- TASK PROMPT -
The records below are to be returned word for word, with pictures left out.

Saved data entries:

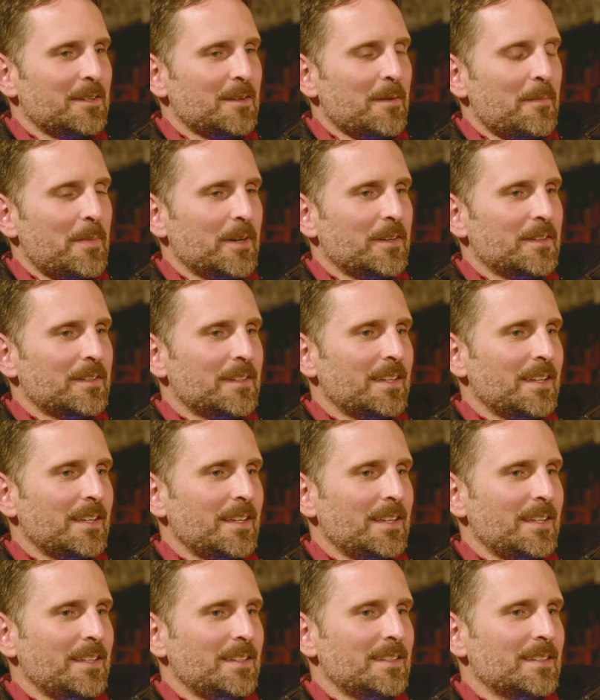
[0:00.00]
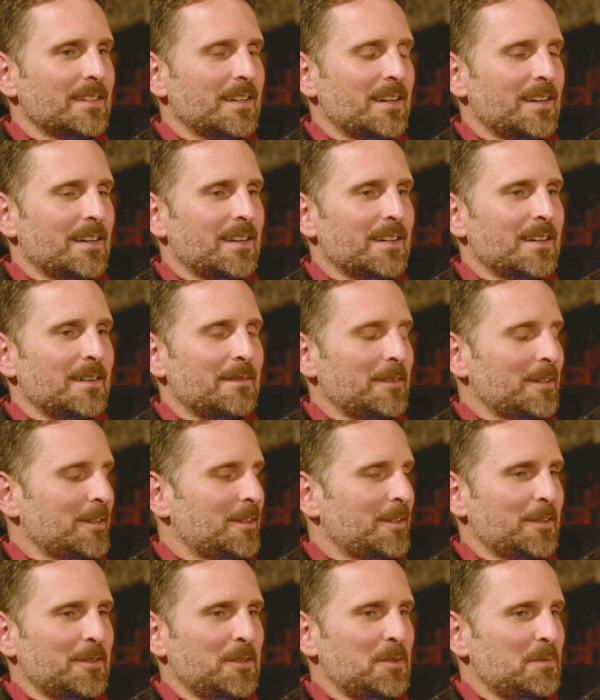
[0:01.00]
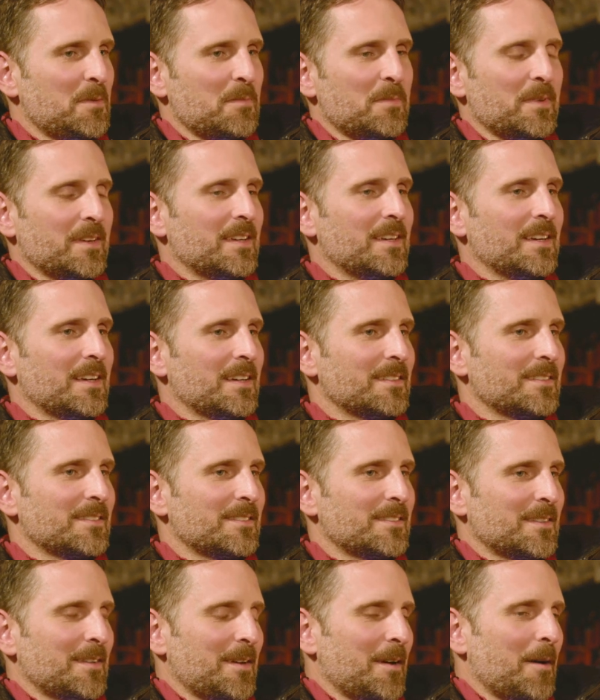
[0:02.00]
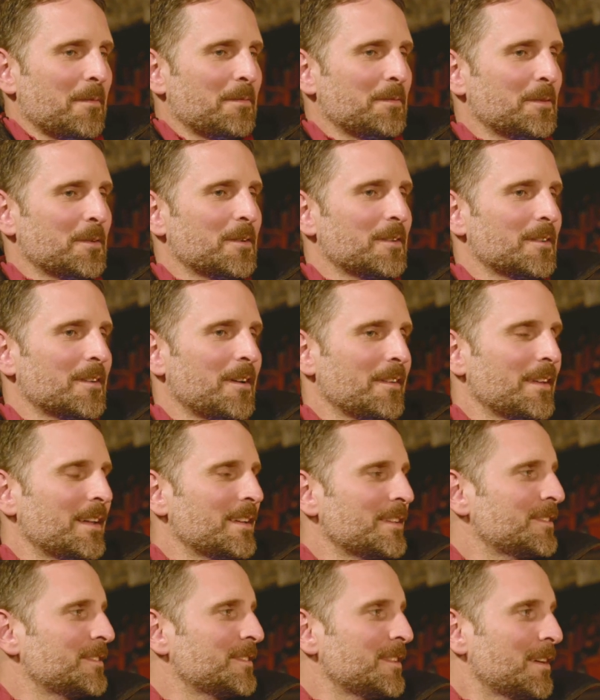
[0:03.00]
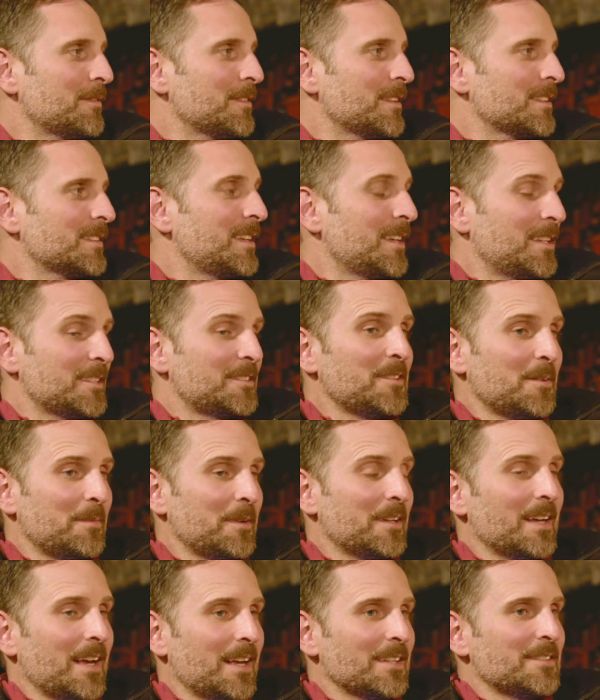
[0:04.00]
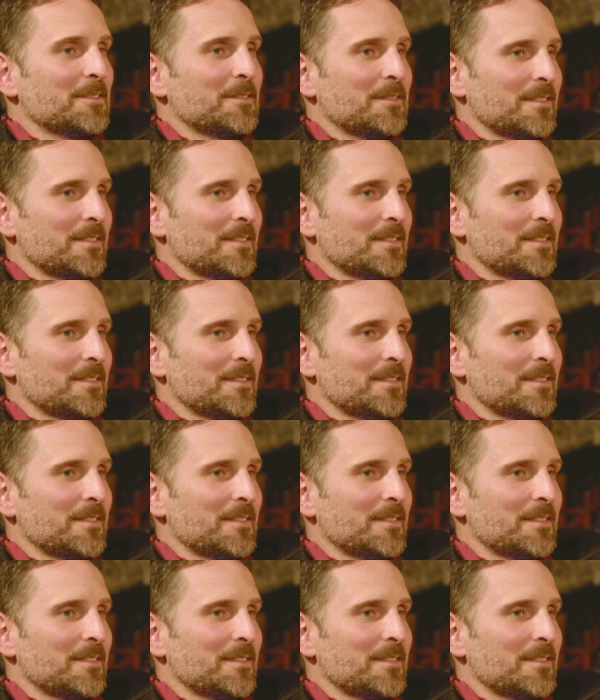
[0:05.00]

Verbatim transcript: ability, uh, I mean, good human being is helpful and all that stuff on this. He could He's, still be an asshole, he'd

- OUTPUT BELOW -
[0:00.00]
[0:01.00]
[0:02.00]
[0:03.00]
[0:04.00]
[0:05.00]

Verbatim transcript: ability, uh, I mean, good human being is helpful and all that stuff on this. He could He's, still be an asshole, he'd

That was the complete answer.